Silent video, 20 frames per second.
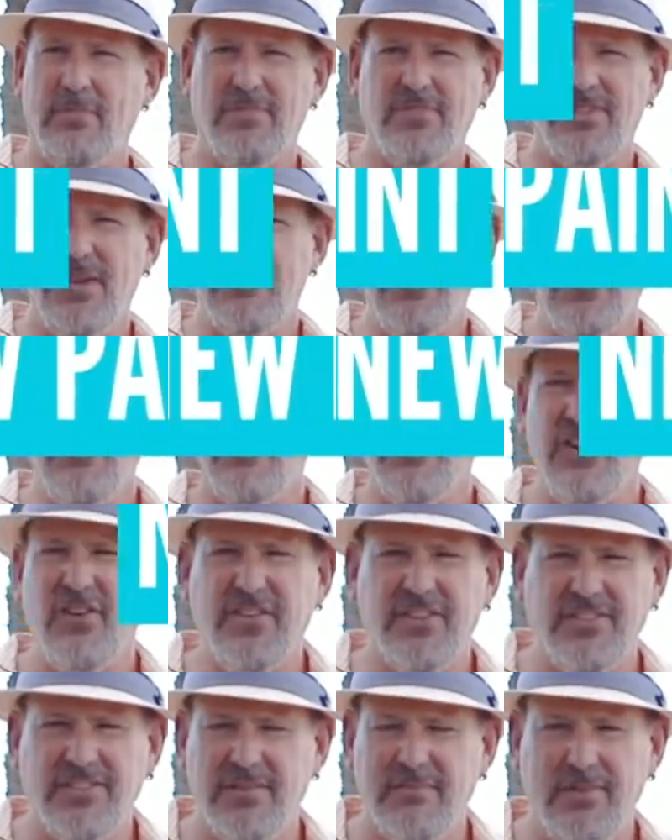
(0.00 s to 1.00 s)
something very
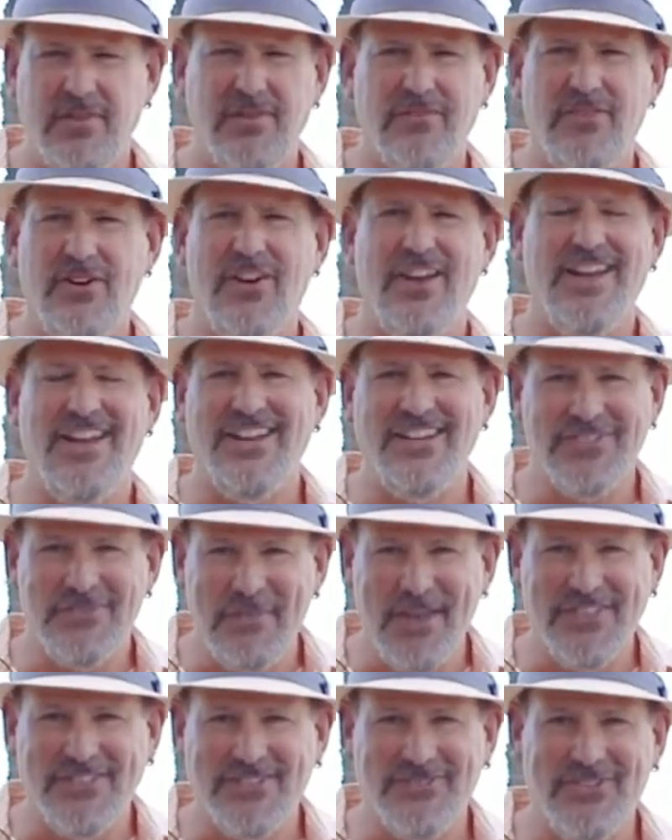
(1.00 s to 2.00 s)
simple and very
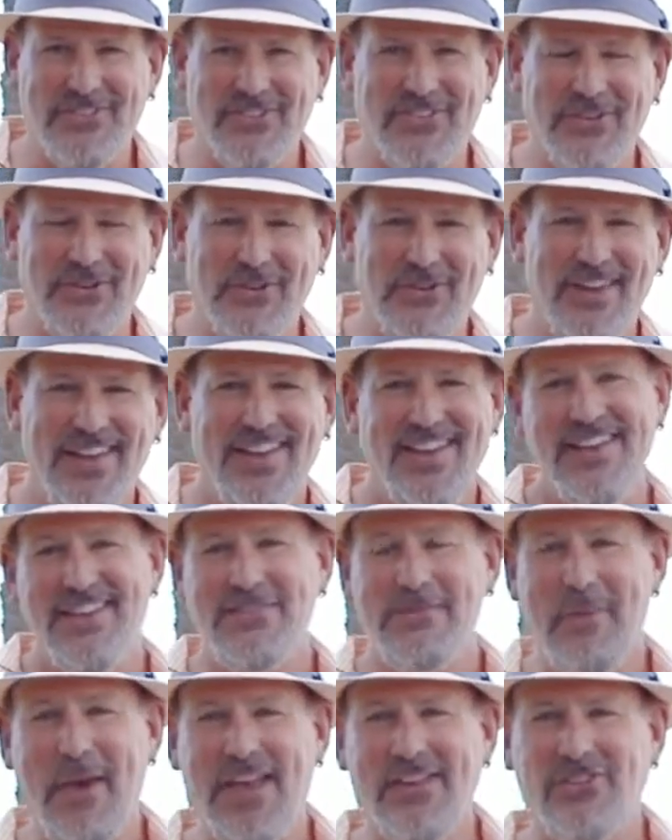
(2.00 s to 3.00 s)
inexpensive to do is
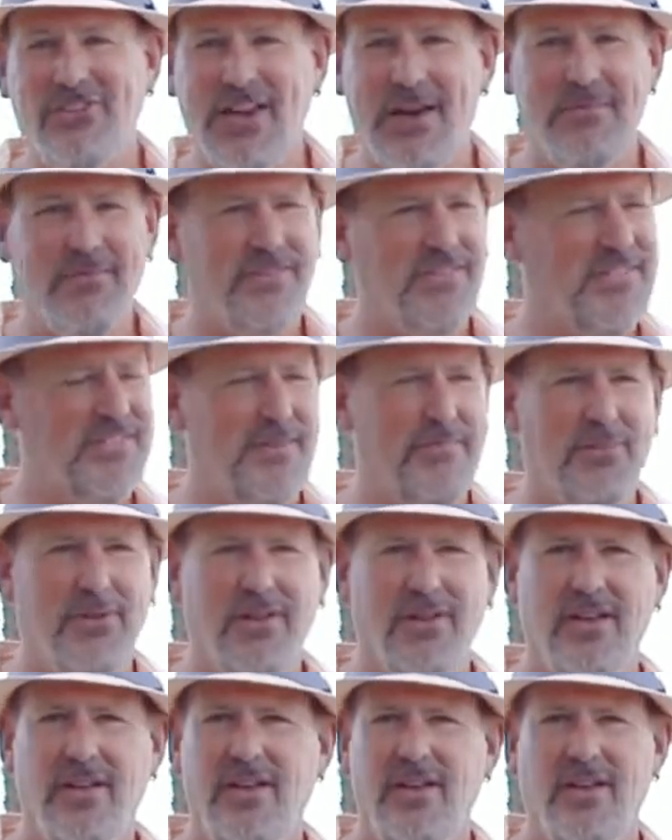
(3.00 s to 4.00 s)
a paint job.
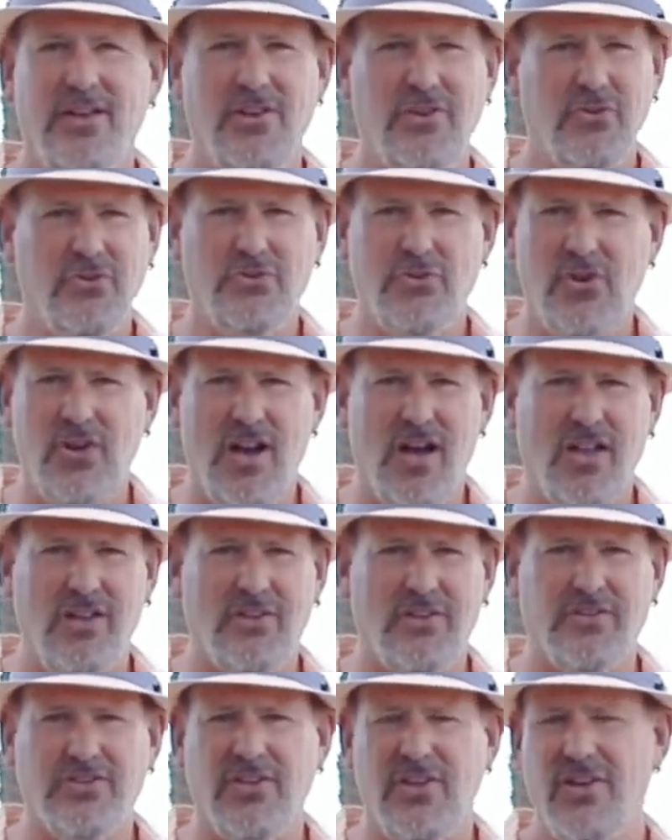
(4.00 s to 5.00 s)
Simple, neutral
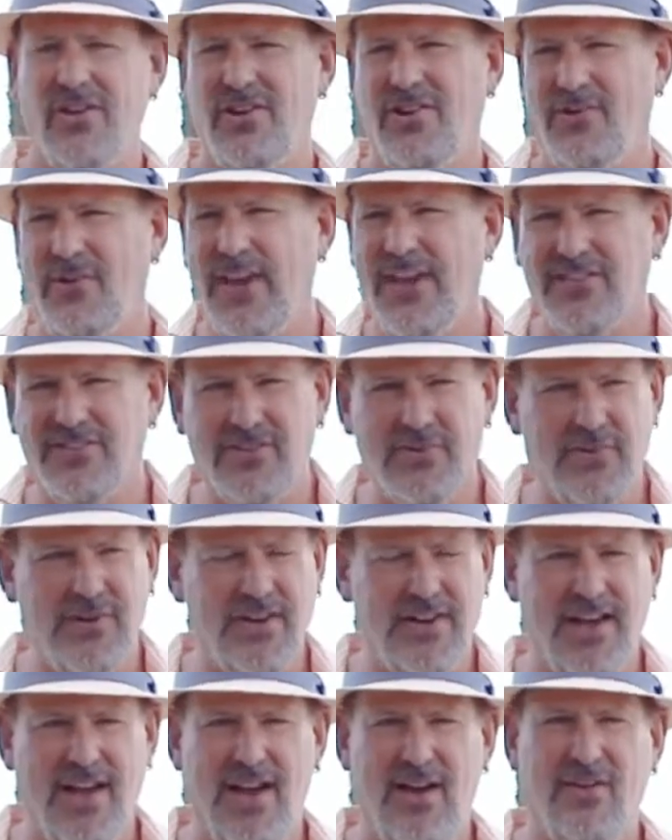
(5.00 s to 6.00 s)
colors. Grays are
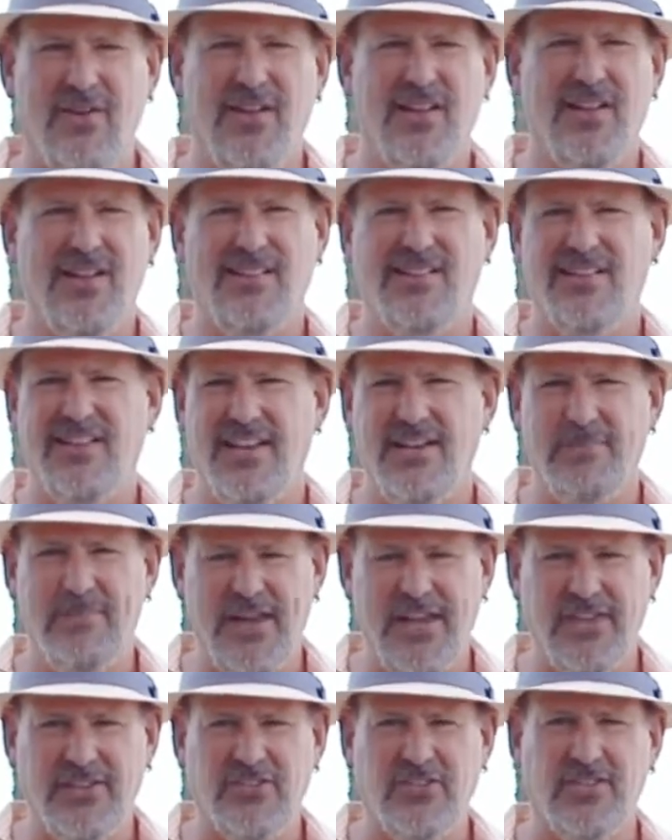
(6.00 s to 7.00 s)
in now, light
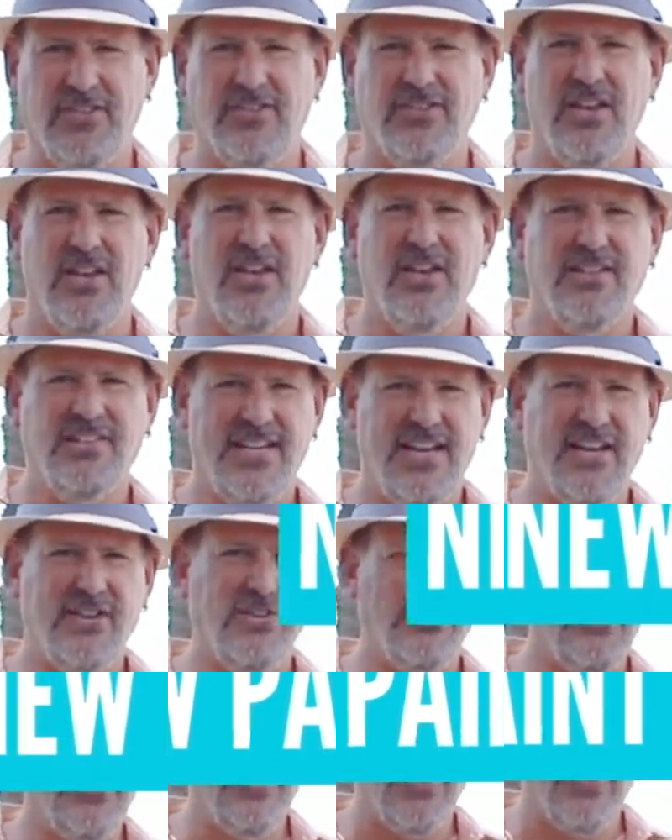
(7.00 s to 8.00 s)
beiges. Take a
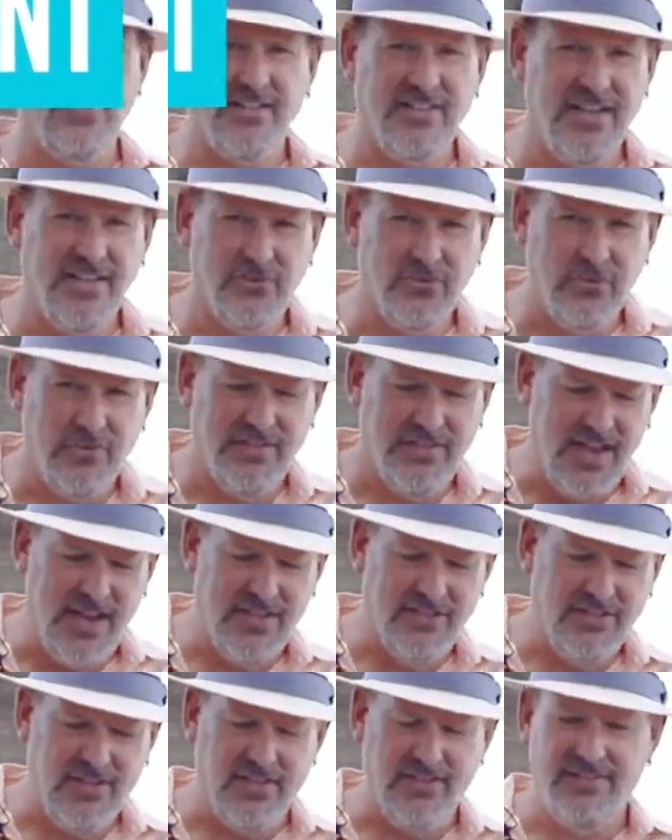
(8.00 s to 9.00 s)
look at Architectural
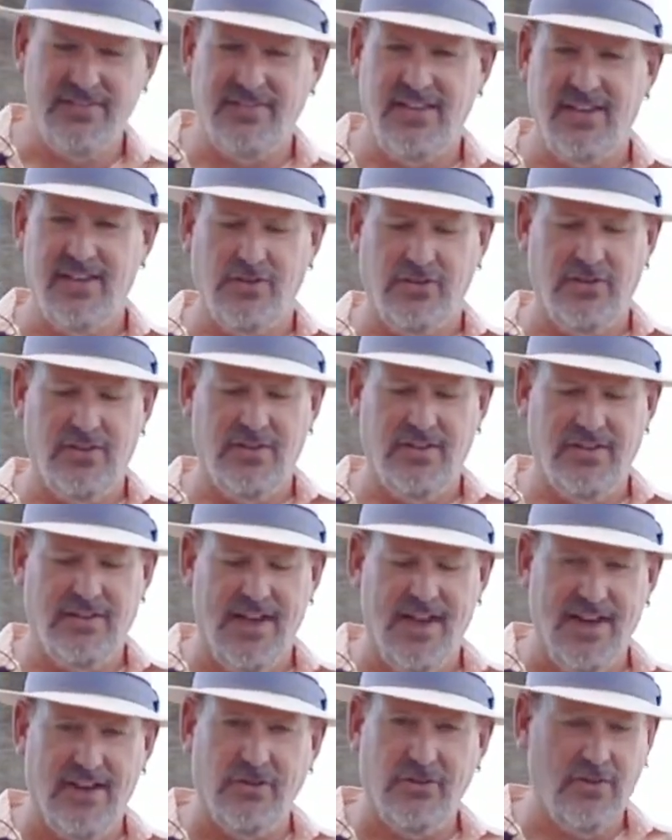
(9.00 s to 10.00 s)
Digest. Take a look
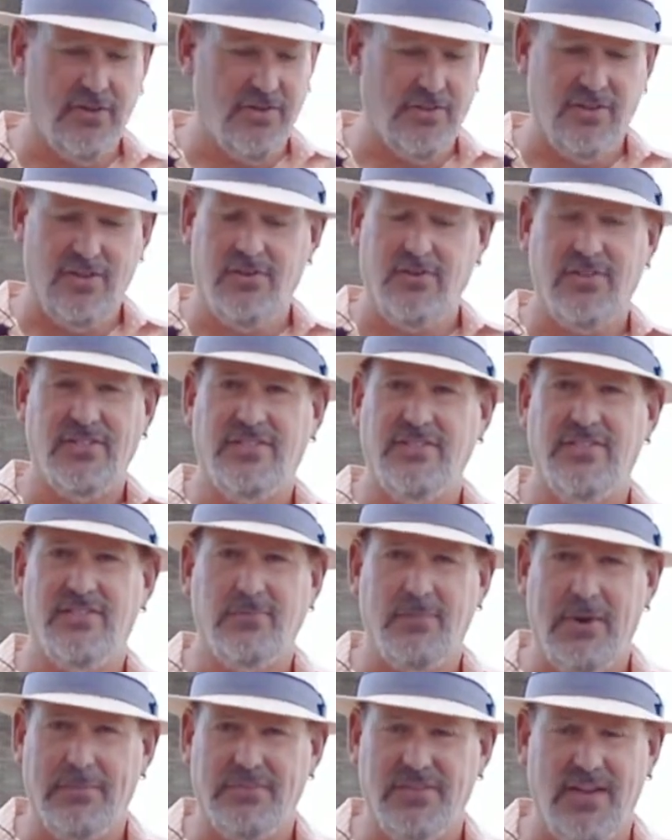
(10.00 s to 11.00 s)
at the Christie's
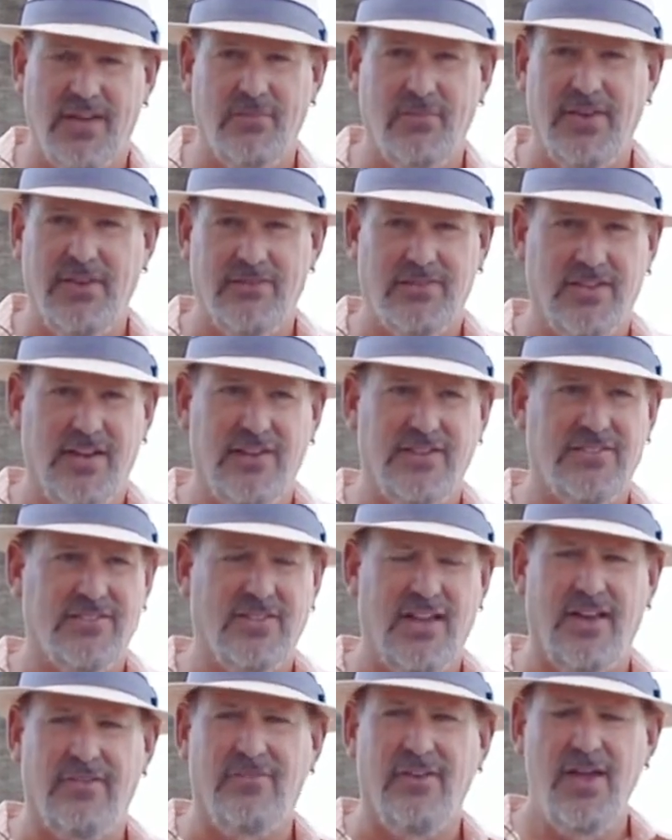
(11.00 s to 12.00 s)
website. We have a ton of
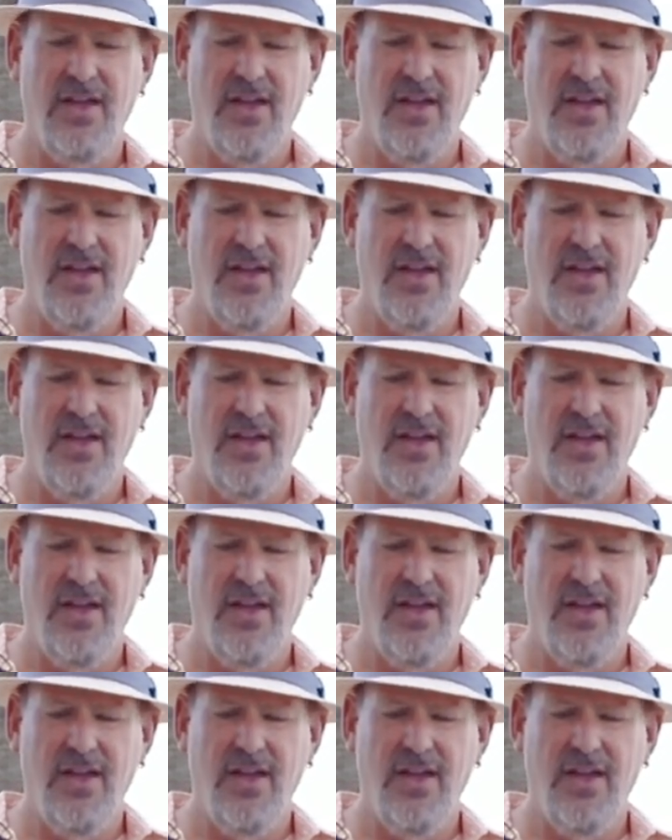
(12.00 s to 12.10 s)
stuff.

Task statement »
At the line containing "(6.00 s to 7.00 s)", begin reproducing the entries word for word, and continue through their last line. Leave out the pictures.

Finished exercise »
(6.00 s to 7.00 s)
in now, light
(7.00 s to 8.00 s)
beiges. Take a
(8.00 s to 9.00 s)
look at Architectural
(9.00 s to 10.00 s)
Digest. Take a look
(10.00 s to 11.00 s)
at the Christie's
(11.00 s to 12.00 s)
website. We have a ton of
(12.00 s to 12.10 s)
stuff.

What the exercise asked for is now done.